I’ve been struggling with this question..
Ive attached it below

I know i need to do 3=3 in my calculator and then put Ans whenever there is an x.. but i have no idea if im putting the Ans in the wrong places because im not getting close to the answer?!

This is what i put in my cal (where Ans=3)

-sin(4Ans)+e^(-Ans)+0.75/4cos(4Ans)-e^(-Ans)

And what is the Xn before it? Is that why im getting it wrong? But idk what Xn actually is so not sure.
Reply 1
Original post by dust bunny
I’ve been struggling with this question..
Ive attached it below
I know i need to do 3=3 in my calculator and then put Ans whenever there is an x.. but i have no idea if im putting the Ans in the wrong places because im not getting close to the answer?!
This is what i put in my cal (where Ans=3)
-sin(4Ans)+e^(-Ans)+0.75/4cos(4Ans)-e^(-Ans)
And what is the Xn before it? Is that why im getting it wrong? But idk what Xn actually is so not sure.



Kareem wants to solve the equation sin 4x+e^-x+ 0.75 = 0. He uses his calculator to create the
following table of values for f(x) = sin 4x+ e^-x + 0.75.

Use the Newton-Raphson method with
Xo= 3 to find a root of the equation f(x) = 0.

Show three iterations and give your answer to a suitable degree of accuracy.

The answers are
X1=2.920853
X2=2.908274
X3=2.907846

The root is 2.908 to 4sf
Reply 2
Original post by dust bunny
I’ve been struggling with this question..
Ive attached it below
I know i need to do 3=3 in my calculator and then put Ans whenever there is an x.. but i have no idea if im putting the Ans in the wrong places because im not getting close to the answer?!
This is what i put in my cal (where Ans=3)
-sin(4Ans)+e^(-Ans)+0.75/4cos(4Ans)-e^(-Ans)
And what is the Xn before it? Is that why im getting it wrong? But idk what Xn actually is so not sure.

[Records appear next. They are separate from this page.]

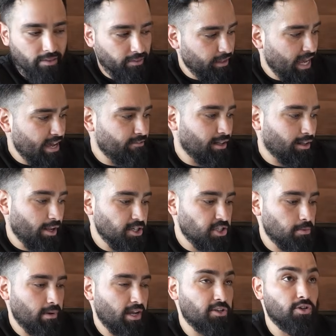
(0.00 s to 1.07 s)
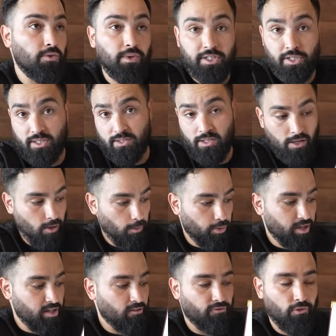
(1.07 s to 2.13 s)
They have a lunch menu which is
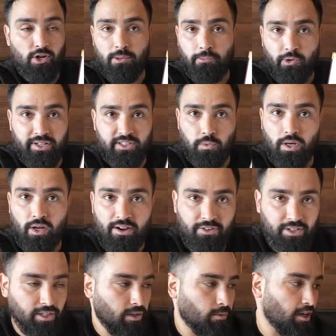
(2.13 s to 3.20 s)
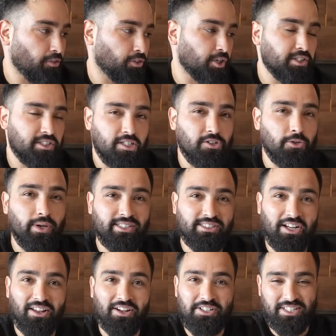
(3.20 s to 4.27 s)
pretty affordable as well, everything around $13
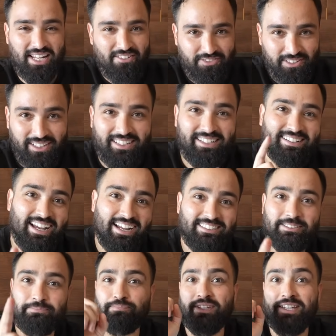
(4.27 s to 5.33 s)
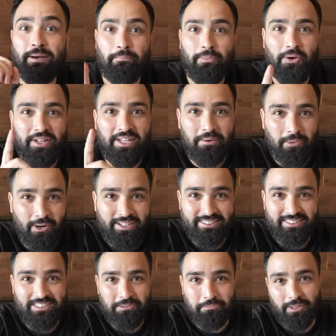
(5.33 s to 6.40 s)
US. Definitely not Cambodia
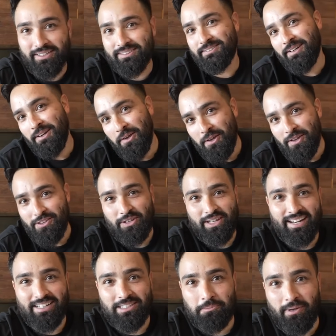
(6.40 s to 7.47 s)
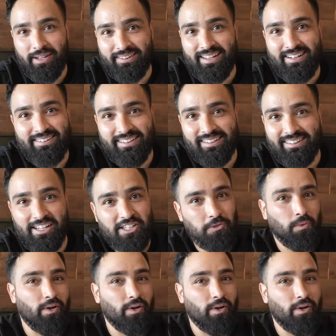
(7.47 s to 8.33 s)
prices, but you can't expect anything less.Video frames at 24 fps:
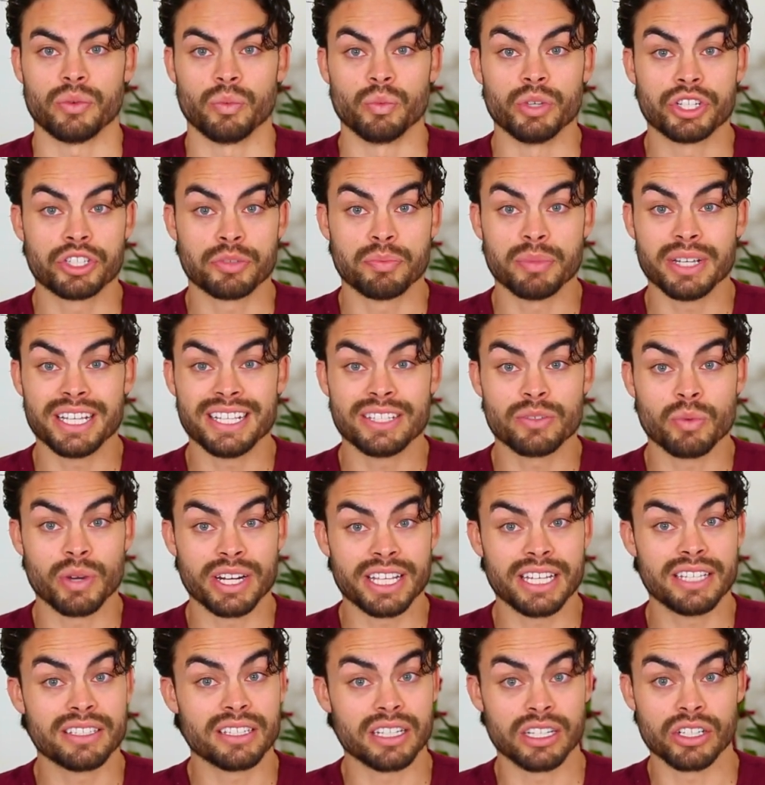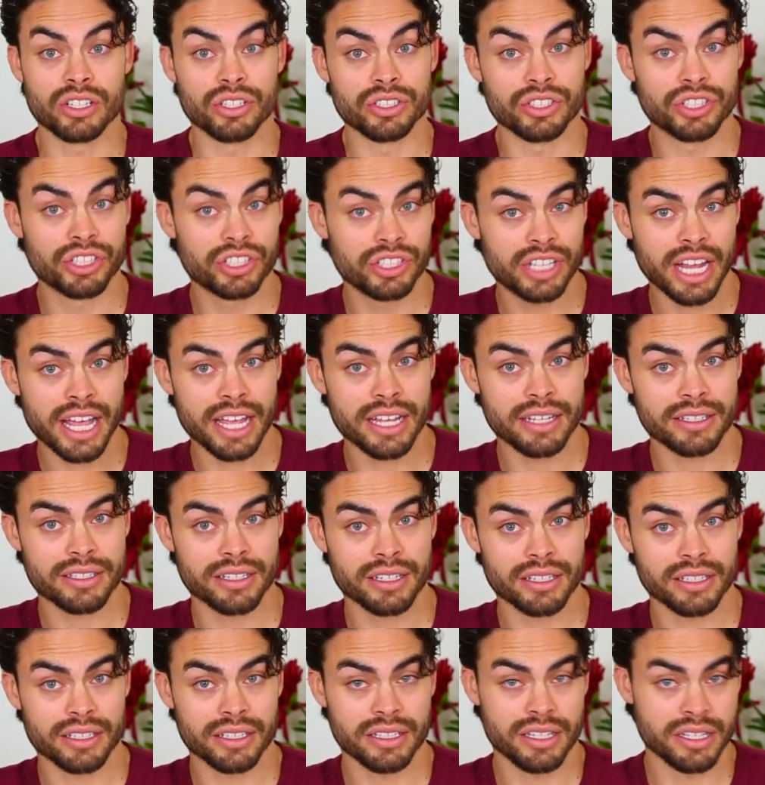which means when he's in a good
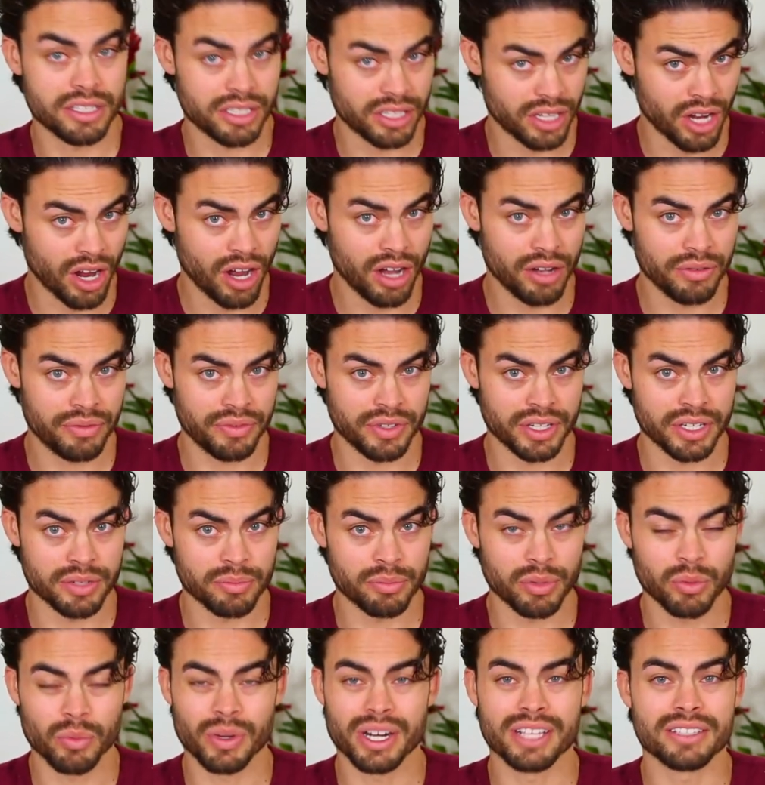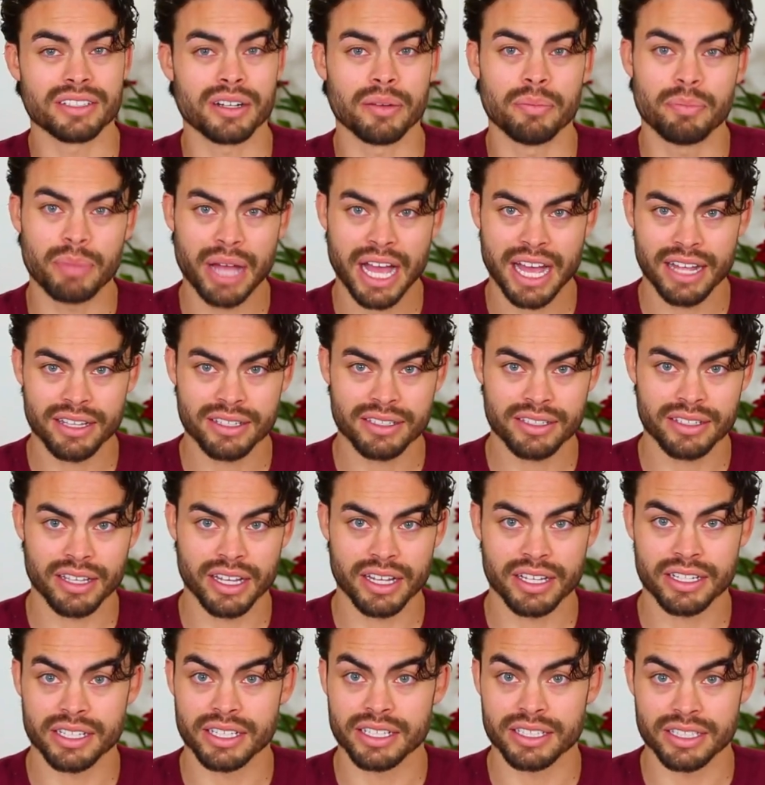state, he's confident, but when he's in a bad
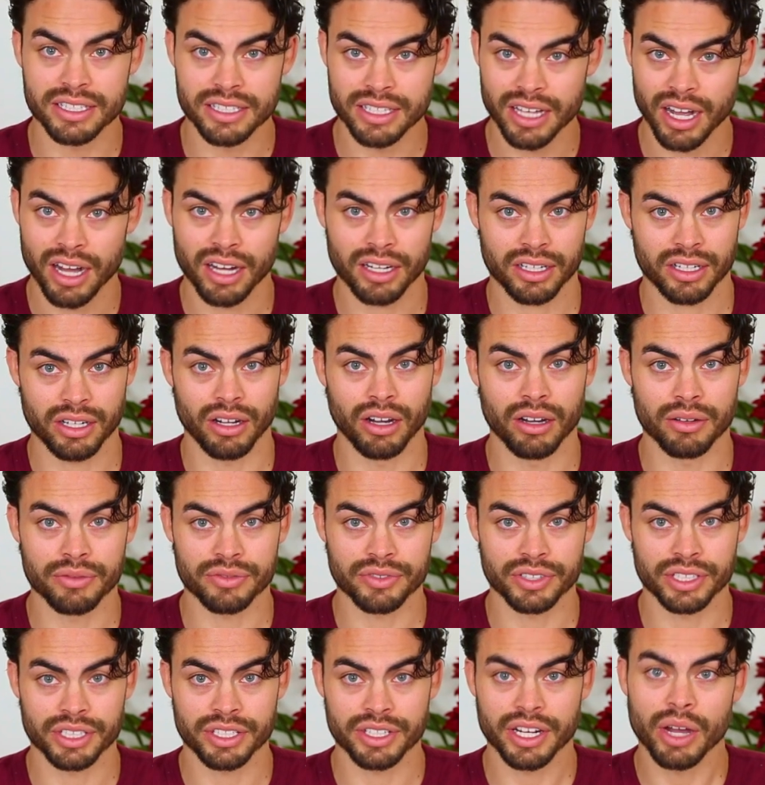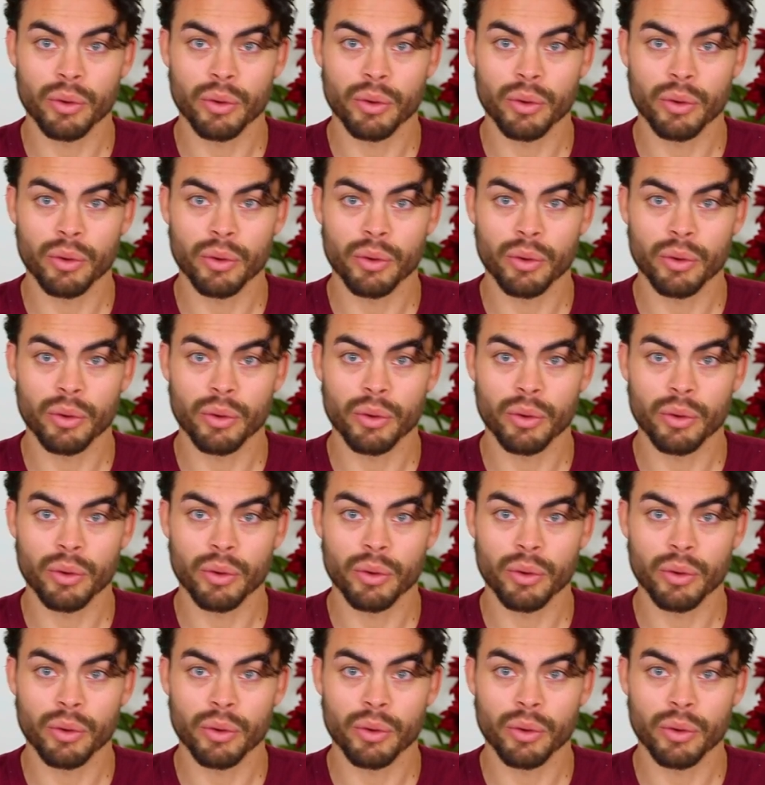state, he's not confident.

Im presuming youve got a description of newton-raphson so something like page 75 in
https://www.lboro.ac.uk/media/media/schoolanddepartments/mlsc/downloads/HELM%20Workbook%2031%20Numerical%20Methods%20of%20Approximation.pdf
The key idea of iteration is that you use an old value to calculate a new value so something line
new value = old value - f(old value)/f'(old value)
then set
old value = new value
and repeat.

Here the initial old value = 3 so you calculate
new value = 3 - f(3)/f'(3)
so the new value is now 2.92 and then set
old value = 2.92
and keep repeating.

The key idea is that you guess value of the root. Then evaluate both the functions and the derivative value at that guess so you form the tangent line at your guess and if that is a good approximation of the function close to the root, then you can use where the tangent line crosses the x-axis (new root estimate) to improve it. The iterative scheme will converge when the estimate does not change.
(edited 1 month ago)
Reply 3
Original post by mqb2766
Im presuming youve got a description of newton-raphson so something like page 75 in
https://www.lboro.ac.uk/media/media/schoolanddepartments/mlsc/downloads/HELM%20Workbook%2031%20Numerical%20Methods%20of%20Approximation.pdf
The key idea of iteration is that you use an old value to calculate a new value so something line
new value = old value - f(old value)/f'(old value)
then set
old value = new value
and repeat.
Here the initial old value = 3 so you calculate
new value = 3 - f(3)/f'(3)
so the new value is now 2.92 and then set
old value = 2.92
and keep repeating.
The key idea is that you guess value of the root. Then evaluate both the functions and the derivative value at that guess so you form the tangent line at your guess and if that is a good approximation of the function close to the root, then you can use where the tangent line crosses the x-axis (new root estimate) to improve it. The iterative scheme will converge when the estimate does not change.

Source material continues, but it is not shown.